DAMIC (DArk Matter In CCDs) is an experiment that uses as detection technique scientific CCDs with an unprecedented sensitivity to sub-GeV dark sector DM particles. Under the hypothesis that dark matter (DM) is made of neutral and stable particles, essential to reproduce the correct relic abundance, DAMIC will mainly explore two dark matter candidates which are well-motivated theoretically and observationally: a) low-mass WIMPs (Weakly Interactive Massive Particle) with a wide mass range to explore, and b) the dark sector where the Dark Particles have their own set of interaction forces and thus do not couple directly with (are “hidden” from) baryonic matter.
The DAMIC detector is currently located at
SNOLAB, Sudbury (Canada), 2 Km below the surface in the Vale Creighton Mine
near Sudbury. The detector features 40 g of sensitive mass and very low
background. The DAMIC CCDs produced at
the Lawrence Berkeley Laboratory achieved a record thickness of 675 microns
with an area of 6cm x 6cm, for a mass of 5.8 g with 4000x4000 pixels of size
15x15 mm2.
These CCDs present high spatial resolution and 3D reconstruction, an excellent
energy response, an unprecedentedly low energy threshold of a few tens of eV
and extremely low leakage current. This allows a unique capability to identify
and reject the background as spatially correlated events occurring at different
times. All this makes the DAMIC CCDs a well-suited detector to identify and
suppress radioactive backgrounds, having an unrivalled sensitivity to WIMPs
with masses < 6 GeVc-2.
DAMIC reports on direct-detection constraints
on light dark matter particles interacting with electrons. The results are
based on a method that exploits the extremely low levels of leakage current
(2-6×10−22 A cm−2) and evaluates the charge distribution of pixels
that collect less than 10 e− for contributions beyond the leakage
current that may be attributed to dark matter interactions. The constraints on
DM are placed on a so-far unexplored parameter space for dark matter masses
between 0.6 and 100 MeV c−2 for DM-electron free scattering cross
section. New constraints are also placed on hidden-photon dark matter with
masses in the range 1.2- 30 eVc−2. DAMIC has established the best
direct-detection limits on DM-electron scattering in the mass range of 0.6 MeVc−2
to 6 MeVc−2 by exploiting the excellent charge
resolution and extremely low leakage current of DAMIC CCDs. The
collaboration has also placed the best direct-detection constraints on
hidden-photon dark matter in the mass range 1.2–9 eVc−2.

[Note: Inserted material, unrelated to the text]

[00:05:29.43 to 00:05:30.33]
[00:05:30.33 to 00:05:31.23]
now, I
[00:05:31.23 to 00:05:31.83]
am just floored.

IFCA belongs to the DAMIC collaboration since May 2017,
and is also part of the next generation of the experiment,
DAMIC-M, that will be located in
Laboratoire Souterrain de Modane (LSM), Modane (France). DAMIC-M will feature a
detector mass of ~1 Kg with unprecedented single-electron resolution and a
large reduction of the backgrounds, and will host the most massive CCDs ever
built. The experiment will consist of 50 CCDs, each having 14g of active mass
and 36 Megapixels (6k x 6k). IFCA is involved in the study of backgrounds,
simulations and a Data Quality Monitoring.

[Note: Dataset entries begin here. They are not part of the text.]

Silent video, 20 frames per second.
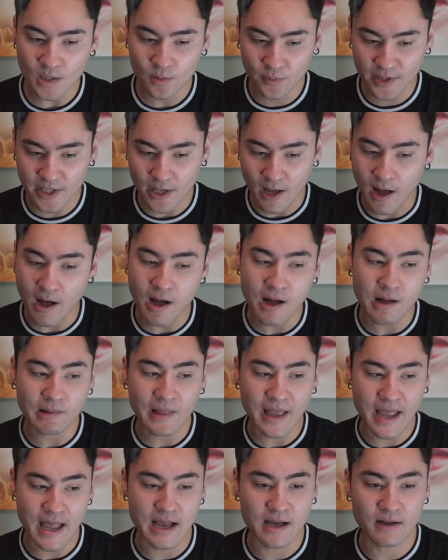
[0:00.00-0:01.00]
we all
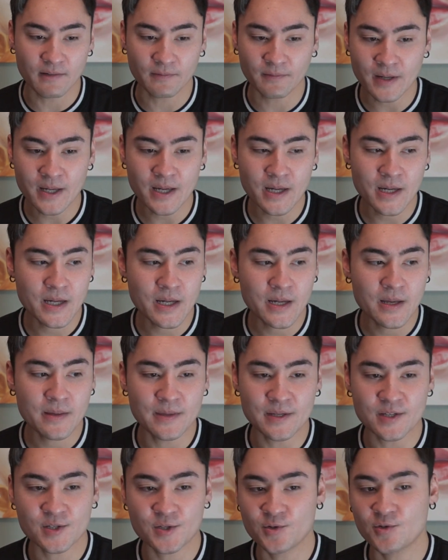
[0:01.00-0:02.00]
have
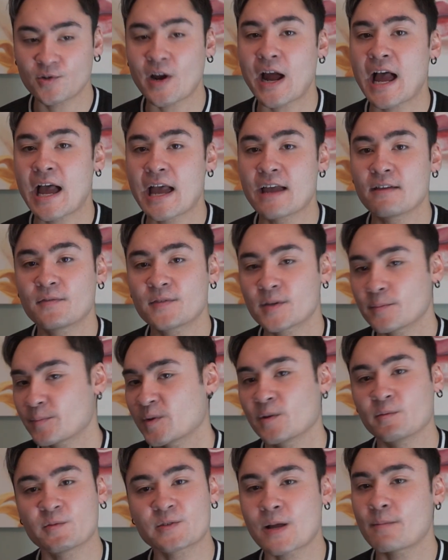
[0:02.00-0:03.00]
this drive to
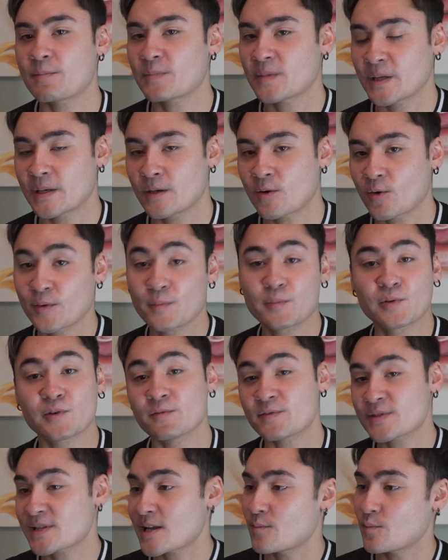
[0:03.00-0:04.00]
prove something or
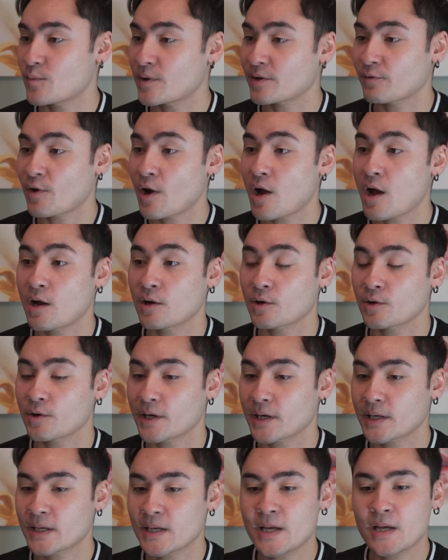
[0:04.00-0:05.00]
prove someone wrong
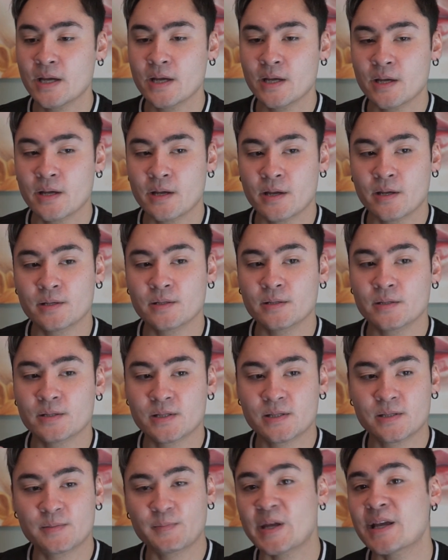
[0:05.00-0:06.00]
or
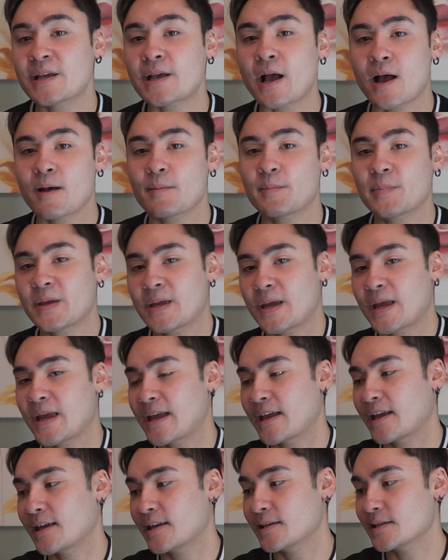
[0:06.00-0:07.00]
speak up.
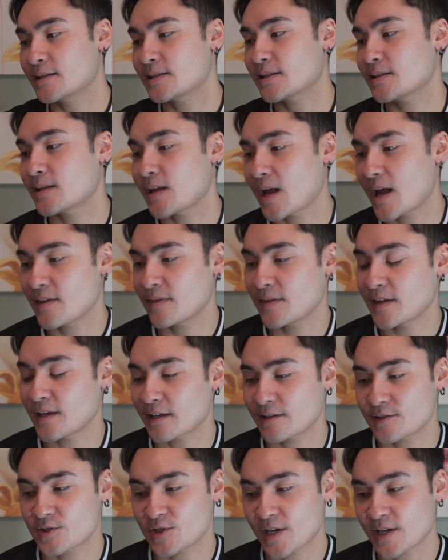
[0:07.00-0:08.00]
And I
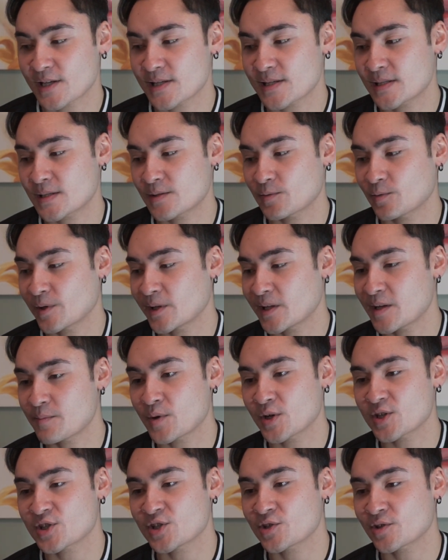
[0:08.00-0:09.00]
think just really
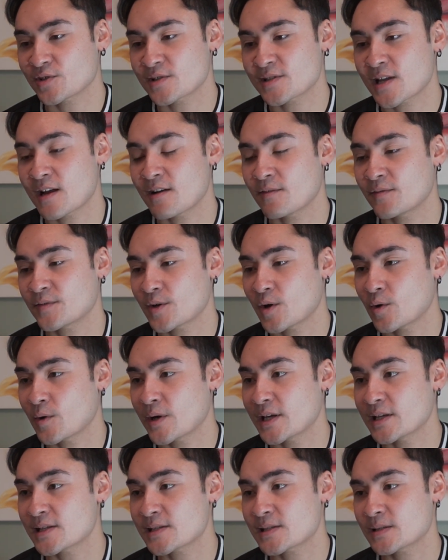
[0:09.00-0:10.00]
pushing yourself to
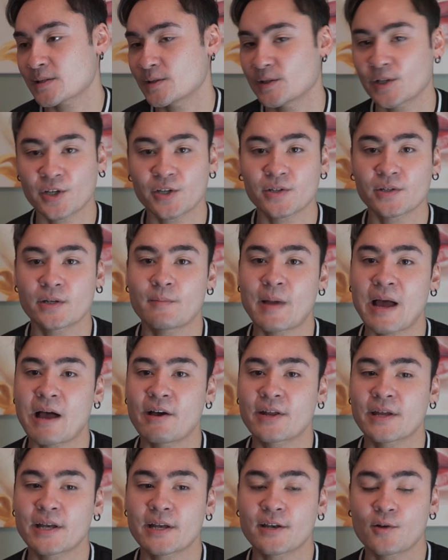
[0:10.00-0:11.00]
always learn
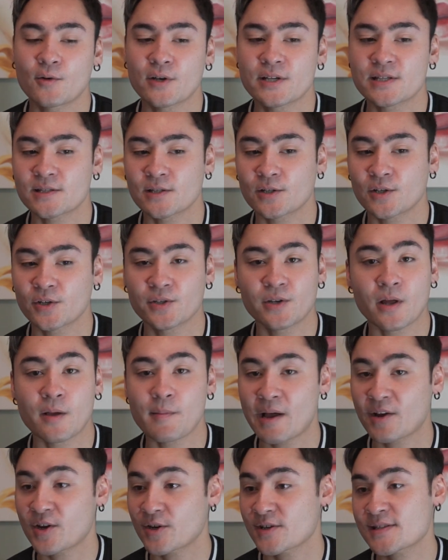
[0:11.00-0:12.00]
about it and always learn
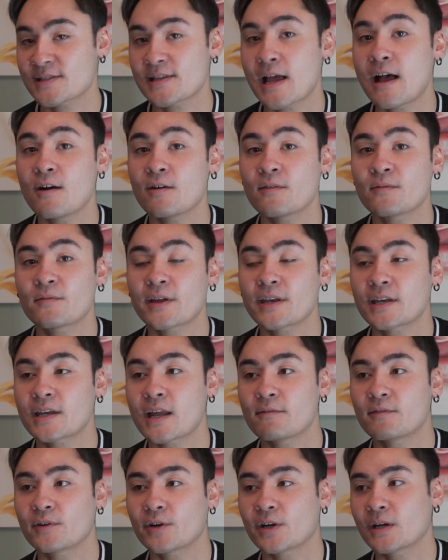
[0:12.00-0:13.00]
about yourself, and
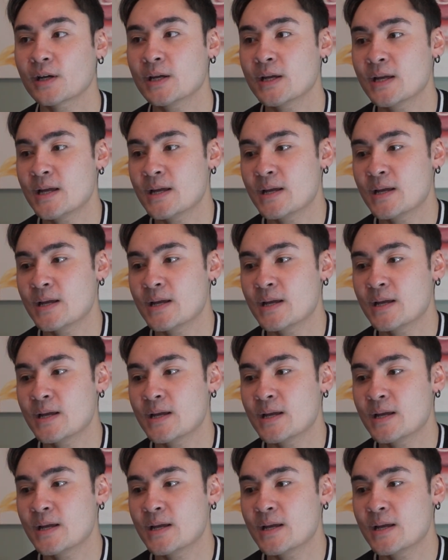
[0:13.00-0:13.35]
never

DAMIC-M is already approved and funded by the
US National Science Foundation, and also supported by an ERC grant from the
European Council. The grant was awarded to the spoke person of the experiment,
Paolo Privitera, from University of Chicago and the Laboratoire de Physique
Nucléaire et
Hautes Énergies (LPNHE, CNRS/Sorbonne université/Université Paris Diderot)
and consists of 3.5 M Euros for the next 5 years.
Figure. Left:
DAMIC detector, with the CCDs
Right: The 90 % C.L upper limits on the DM-electron free scattering cross
section (σe) as a function of DM mass (mχ) for three different dark-matter form
factors (FDM) obtained by DAMIC at SNOLAB (solid blue line). Other lines
present results from competing experiments.